#### Required work
The answer must consist only of the lines in the records below from the line with "[00:00:00.00 to 00:00:01.00]" to the line with "Verbatim transcript: fun", both included, copied word for word with every picture left out.

#### Data for processing
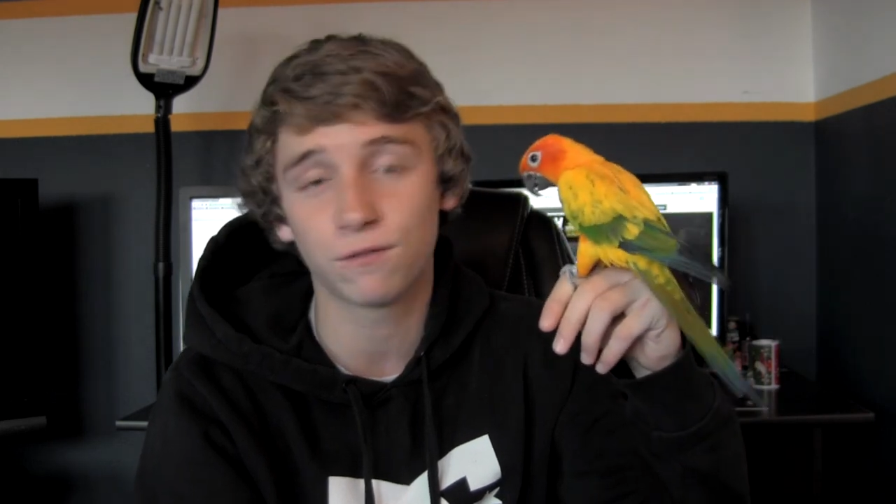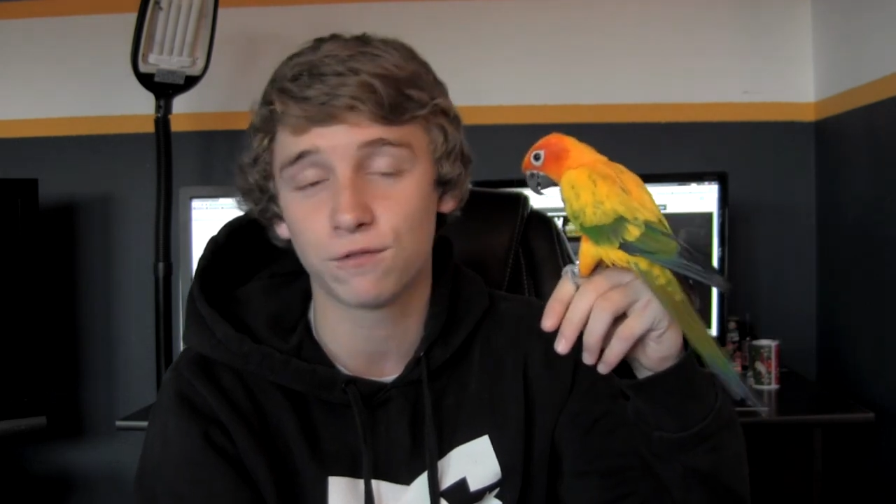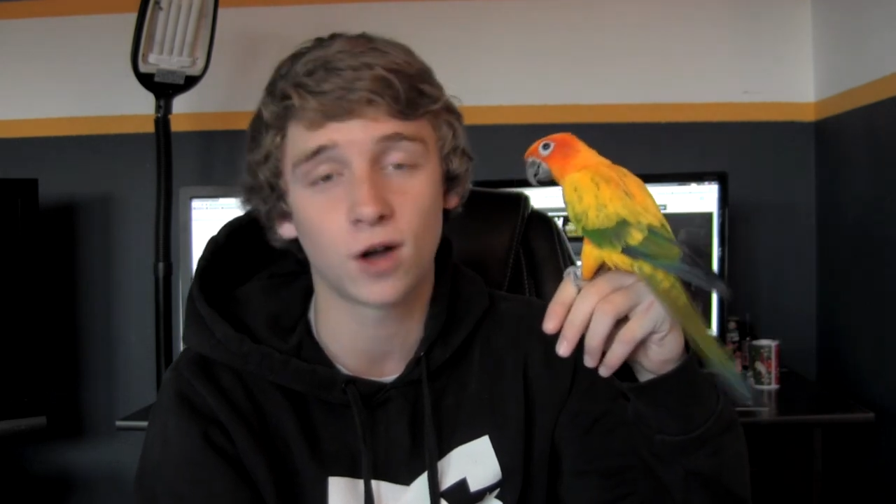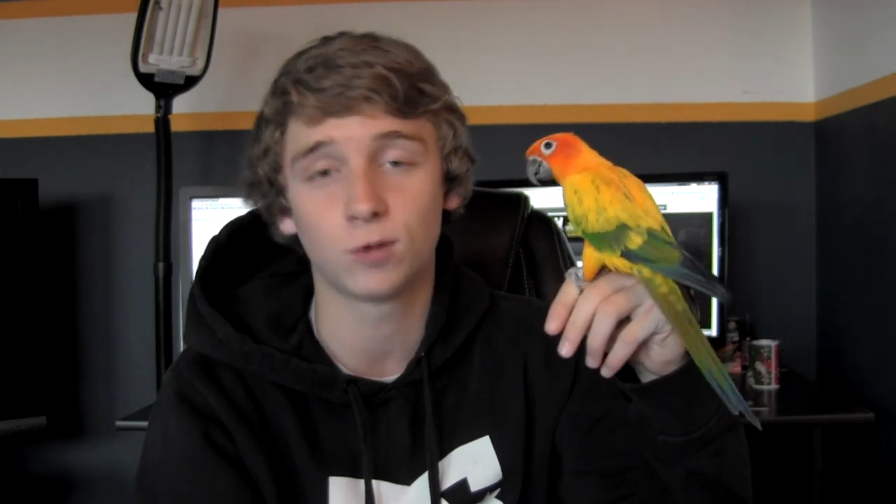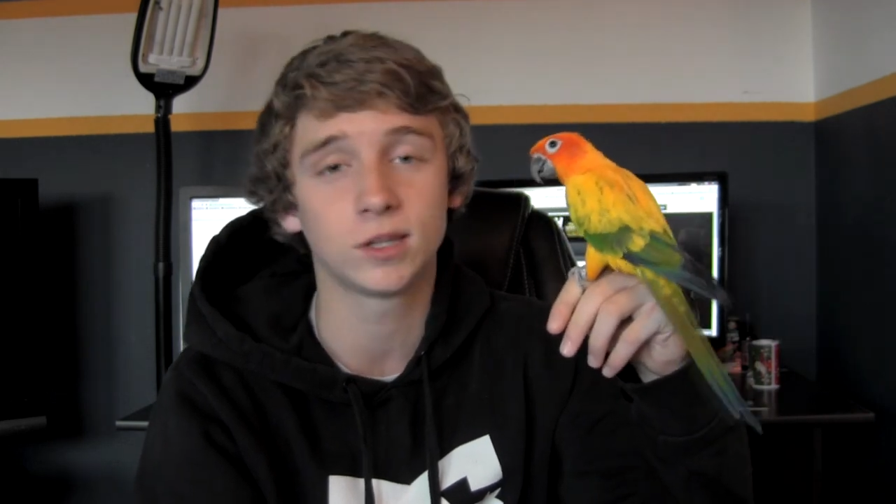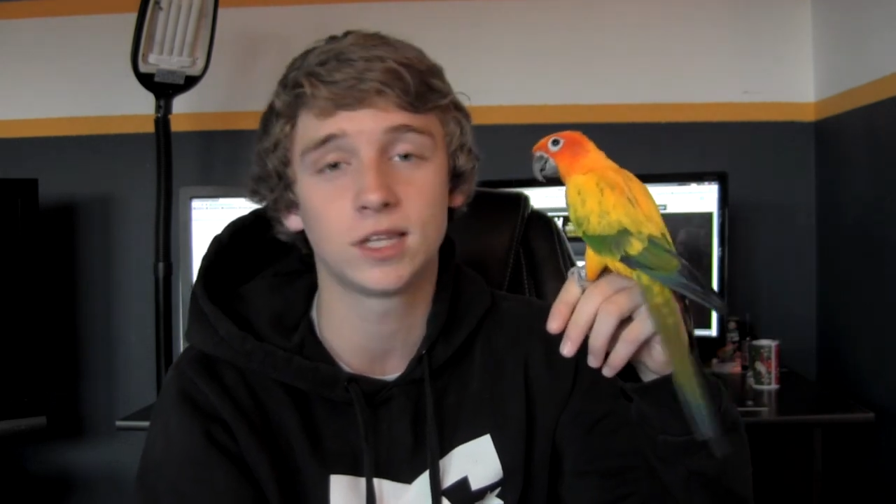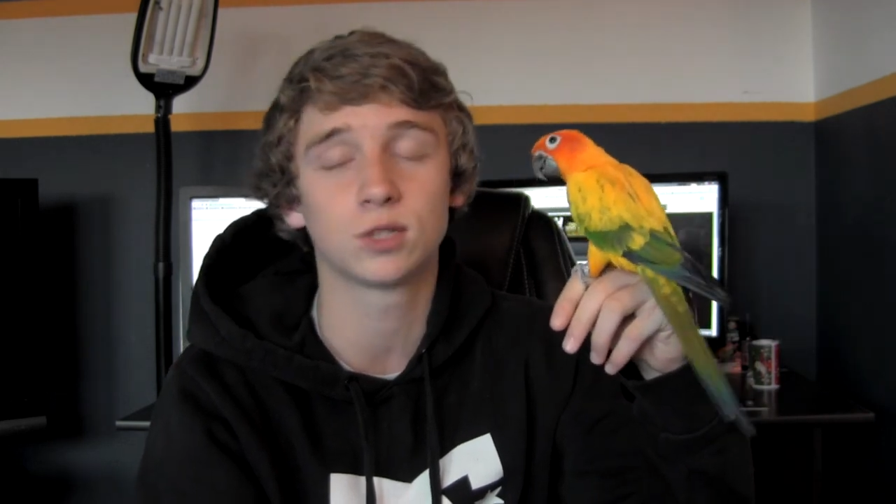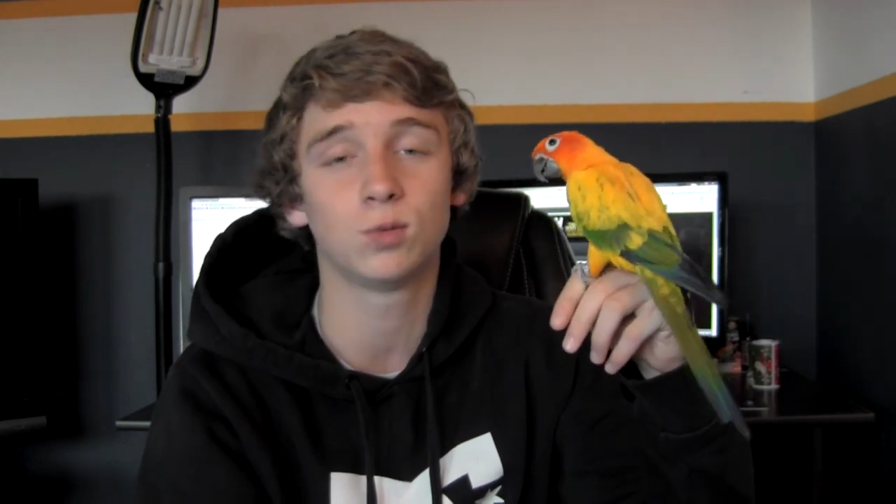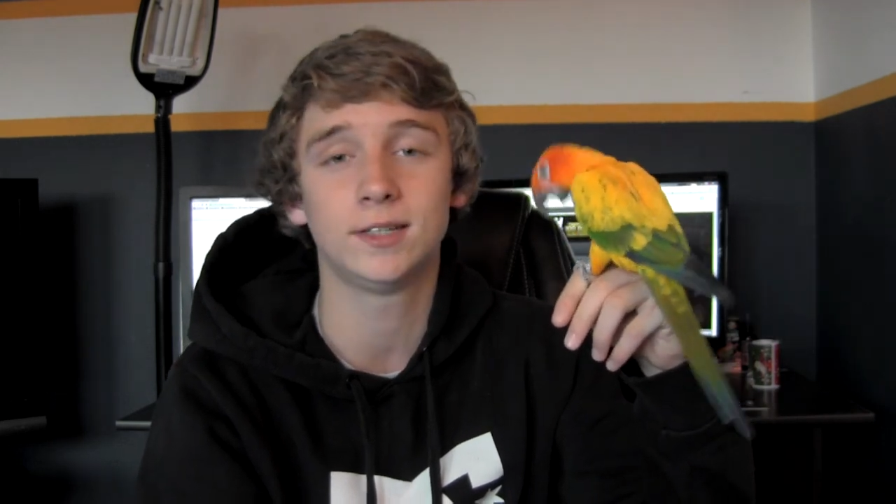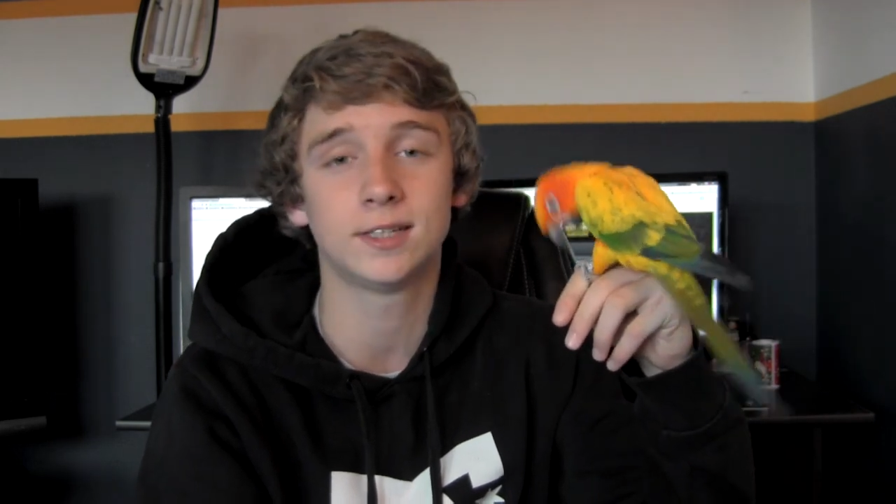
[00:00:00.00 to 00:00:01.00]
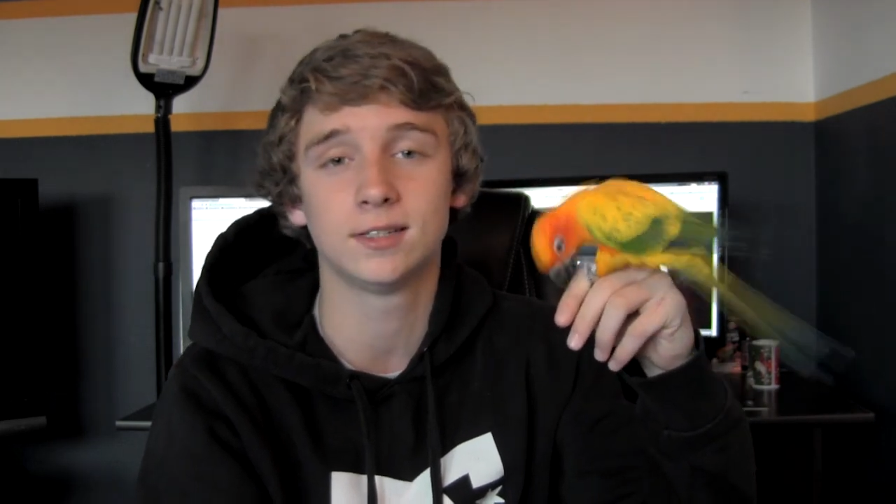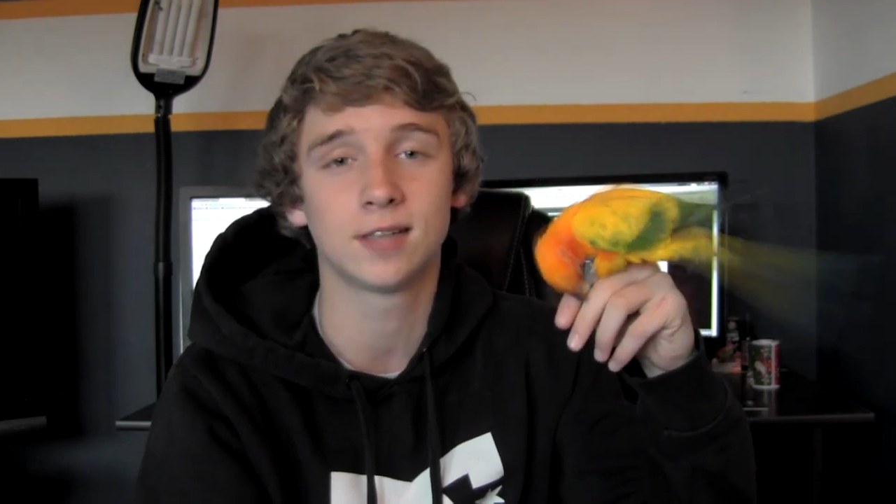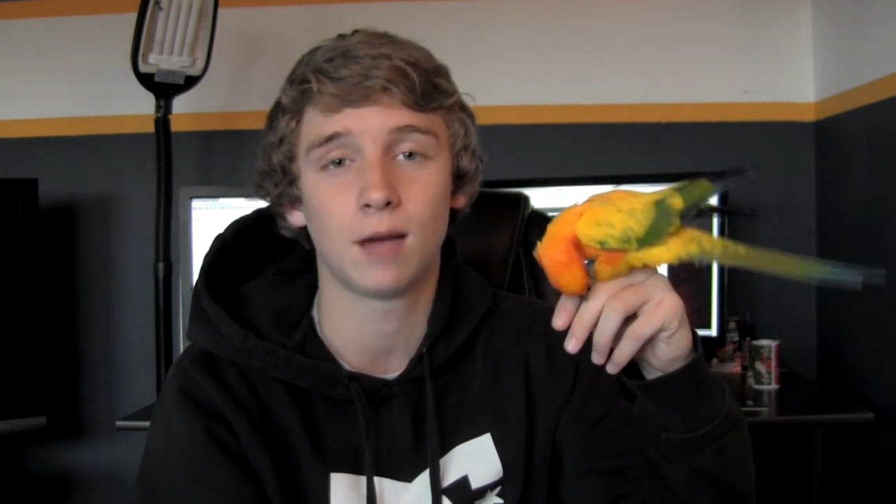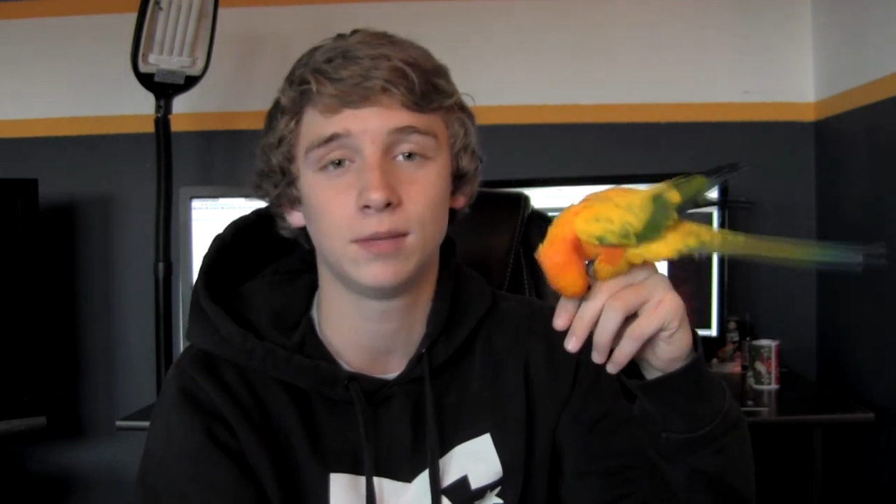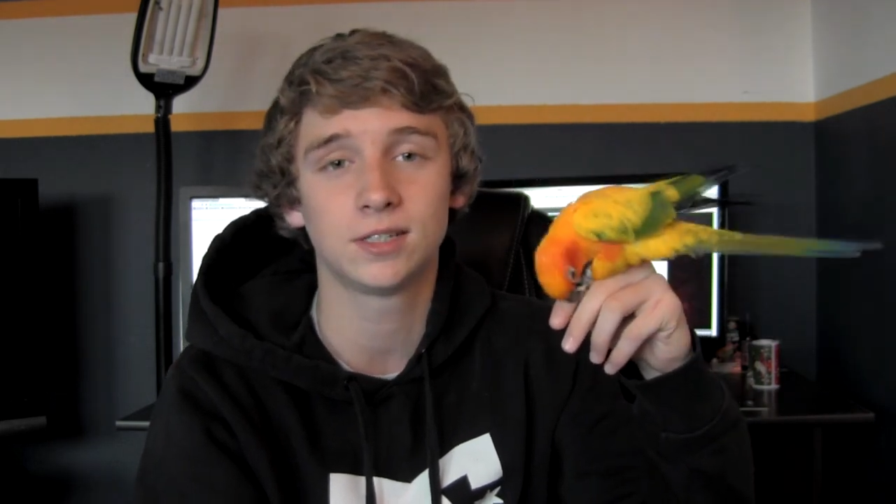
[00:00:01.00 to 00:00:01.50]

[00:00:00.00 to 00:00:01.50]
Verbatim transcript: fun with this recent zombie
==
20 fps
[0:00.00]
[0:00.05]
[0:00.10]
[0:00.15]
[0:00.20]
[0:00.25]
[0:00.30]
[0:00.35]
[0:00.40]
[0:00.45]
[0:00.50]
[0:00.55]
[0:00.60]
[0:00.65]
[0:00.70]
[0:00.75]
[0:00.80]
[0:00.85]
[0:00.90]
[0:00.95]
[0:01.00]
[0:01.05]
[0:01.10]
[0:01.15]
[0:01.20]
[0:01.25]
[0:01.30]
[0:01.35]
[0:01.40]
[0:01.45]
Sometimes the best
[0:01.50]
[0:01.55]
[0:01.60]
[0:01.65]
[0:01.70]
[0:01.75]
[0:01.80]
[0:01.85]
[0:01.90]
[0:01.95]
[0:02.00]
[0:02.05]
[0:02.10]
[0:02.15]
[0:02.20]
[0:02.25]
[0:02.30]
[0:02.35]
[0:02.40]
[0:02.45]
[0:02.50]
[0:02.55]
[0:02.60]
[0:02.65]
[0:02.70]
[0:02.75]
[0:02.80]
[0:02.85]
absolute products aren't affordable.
---
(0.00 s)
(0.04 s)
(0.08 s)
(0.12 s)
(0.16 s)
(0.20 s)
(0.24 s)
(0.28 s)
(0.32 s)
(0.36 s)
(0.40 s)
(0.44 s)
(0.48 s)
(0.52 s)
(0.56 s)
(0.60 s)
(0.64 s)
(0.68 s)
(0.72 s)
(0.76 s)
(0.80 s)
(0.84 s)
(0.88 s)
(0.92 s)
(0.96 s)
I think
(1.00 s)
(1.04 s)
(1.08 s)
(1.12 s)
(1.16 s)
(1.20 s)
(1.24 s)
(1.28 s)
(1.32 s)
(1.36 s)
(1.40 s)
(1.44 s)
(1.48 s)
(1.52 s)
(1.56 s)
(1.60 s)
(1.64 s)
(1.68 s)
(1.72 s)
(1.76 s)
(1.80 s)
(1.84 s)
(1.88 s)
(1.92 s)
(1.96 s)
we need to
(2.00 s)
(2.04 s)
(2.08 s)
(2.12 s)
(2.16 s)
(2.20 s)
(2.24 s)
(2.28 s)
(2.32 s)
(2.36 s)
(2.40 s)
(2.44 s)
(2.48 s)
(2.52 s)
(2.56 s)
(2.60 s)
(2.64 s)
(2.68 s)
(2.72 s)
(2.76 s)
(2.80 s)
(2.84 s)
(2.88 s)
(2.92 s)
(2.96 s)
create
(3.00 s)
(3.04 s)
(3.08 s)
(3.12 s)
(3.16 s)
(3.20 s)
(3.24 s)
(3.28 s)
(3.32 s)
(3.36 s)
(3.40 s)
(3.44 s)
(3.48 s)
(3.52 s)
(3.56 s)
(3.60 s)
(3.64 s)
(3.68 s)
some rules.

#### Response
[00:00:00.00 to 00:00:01.00]
[00:00:01.00 to 00:00:01.50]

[00:00:00.00 to 00:00:01.50]
Verbatim transcript: fun with this recent zombie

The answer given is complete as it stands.